DIRECTIONS FOR THIS TASK:
Skip the images and restate every line of the records exactly.

DATA TO USE:
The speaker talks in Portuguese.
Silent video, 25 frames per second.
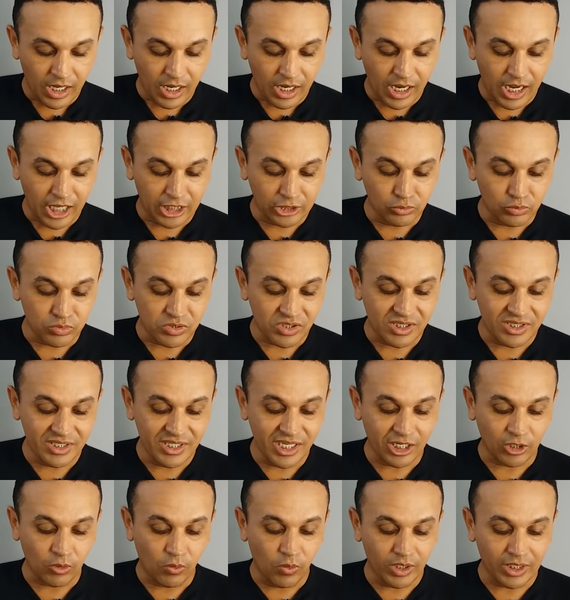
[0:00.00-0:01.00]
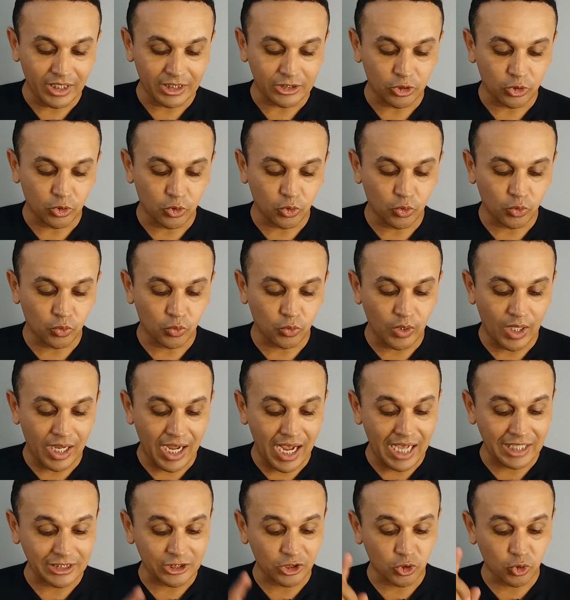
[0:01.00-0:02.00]
anuncia agora a
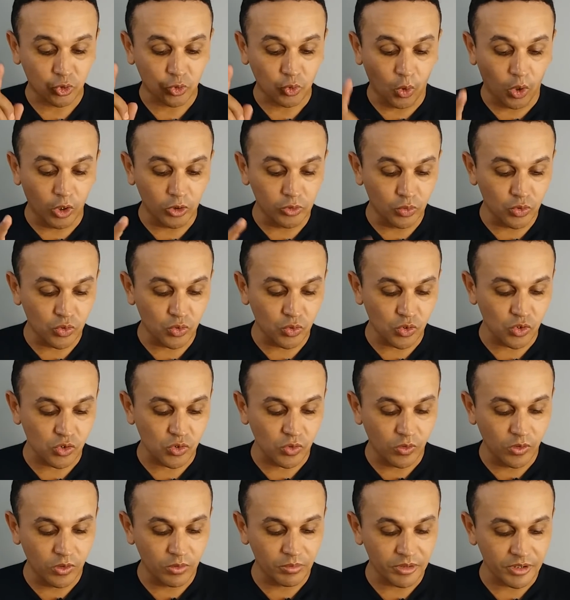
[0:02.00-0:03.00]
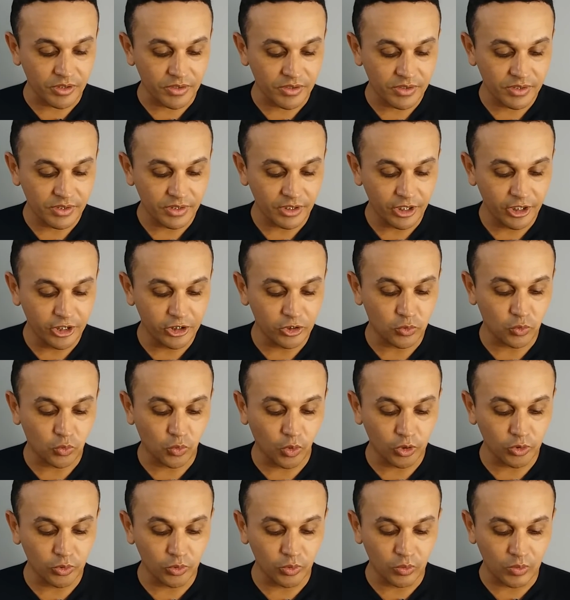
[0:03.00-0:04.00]
a todos os homens em
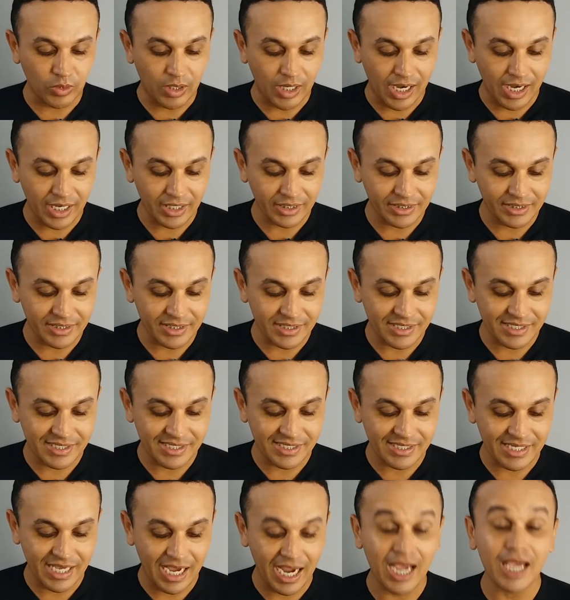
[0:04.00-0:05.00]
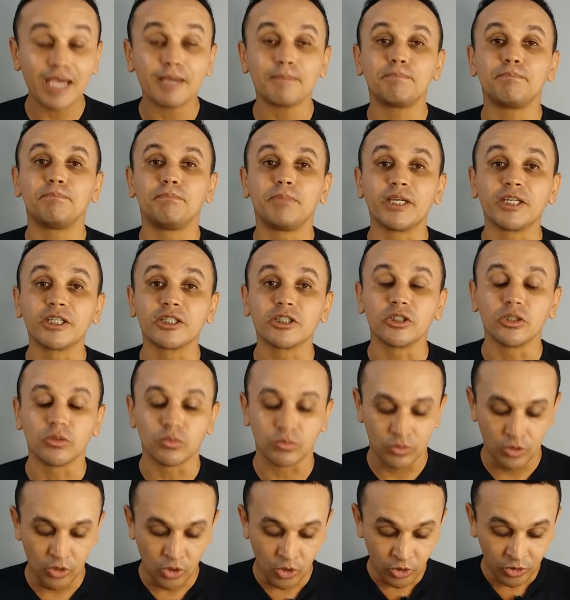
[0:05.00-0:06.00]
todo lugar que se arrependam.
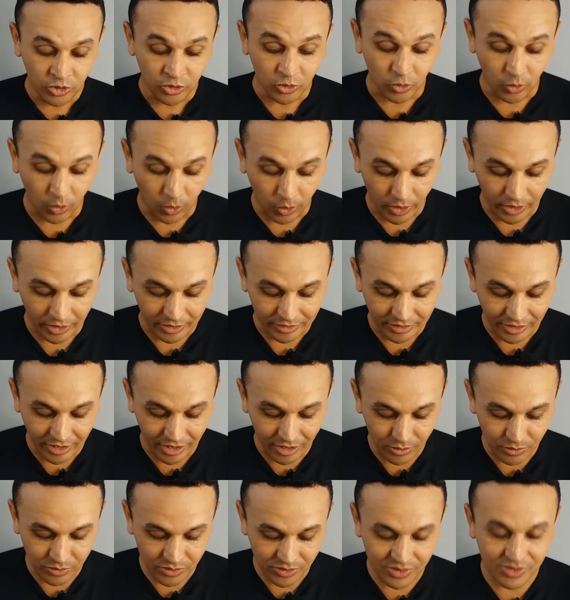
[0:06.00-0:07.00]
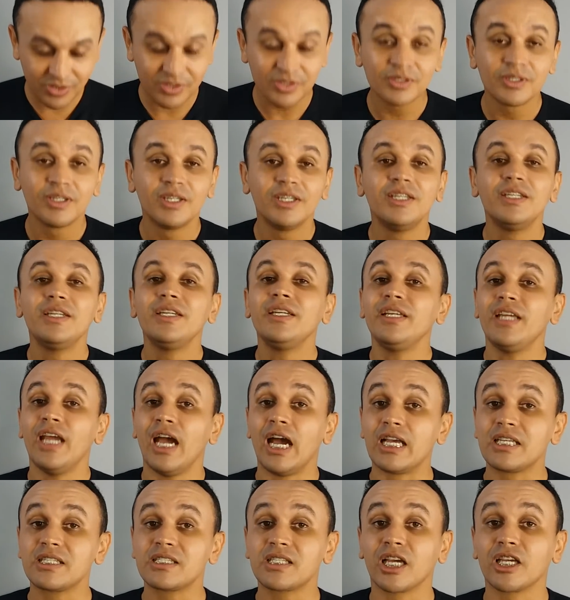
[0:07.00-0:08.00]
Glória a Deus.
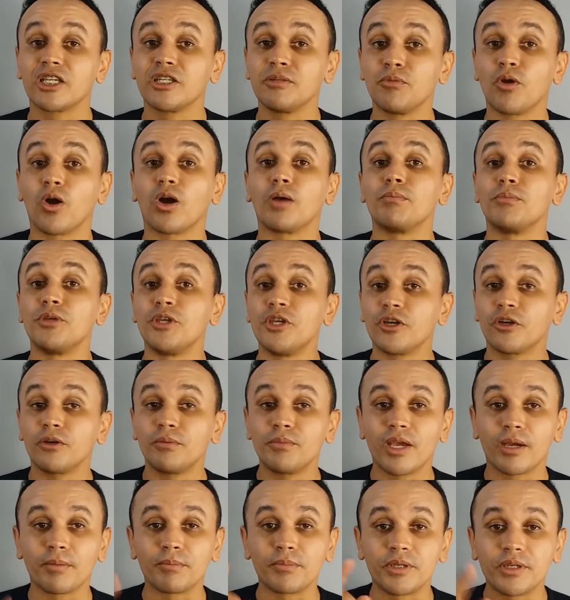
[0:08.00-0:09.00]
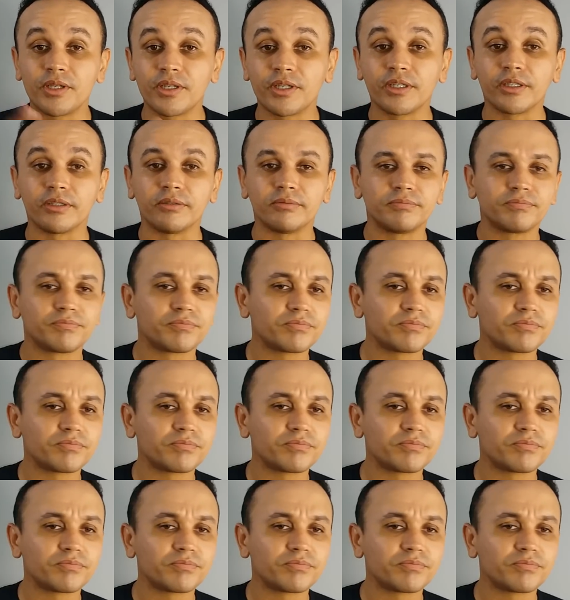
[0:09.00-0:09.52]
É isso aí, meu amigo, minha amiga.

RESULT OF THIS TASK:
The speaker talks in Portuguese.
Silent video, 25 frames per second.
[0:00.00-0:01.00]
[0:01.00-0:02.00]
anuncia agora a
[0:02.00-0:03.00]
[0:03.00-0:04.00]
a todos os homens em
[0:04.00-0:05.00]
[0:05.00-0:06.00]
todo lugar que se arrependam.
[0:06.00-0:07.00]
[0:07.00-0:08.00]
Glória a Deus.
[0:08.00-0:09.00]
[0:09.00-0:09.52]
É isso aí, meu amigo, minha amiga.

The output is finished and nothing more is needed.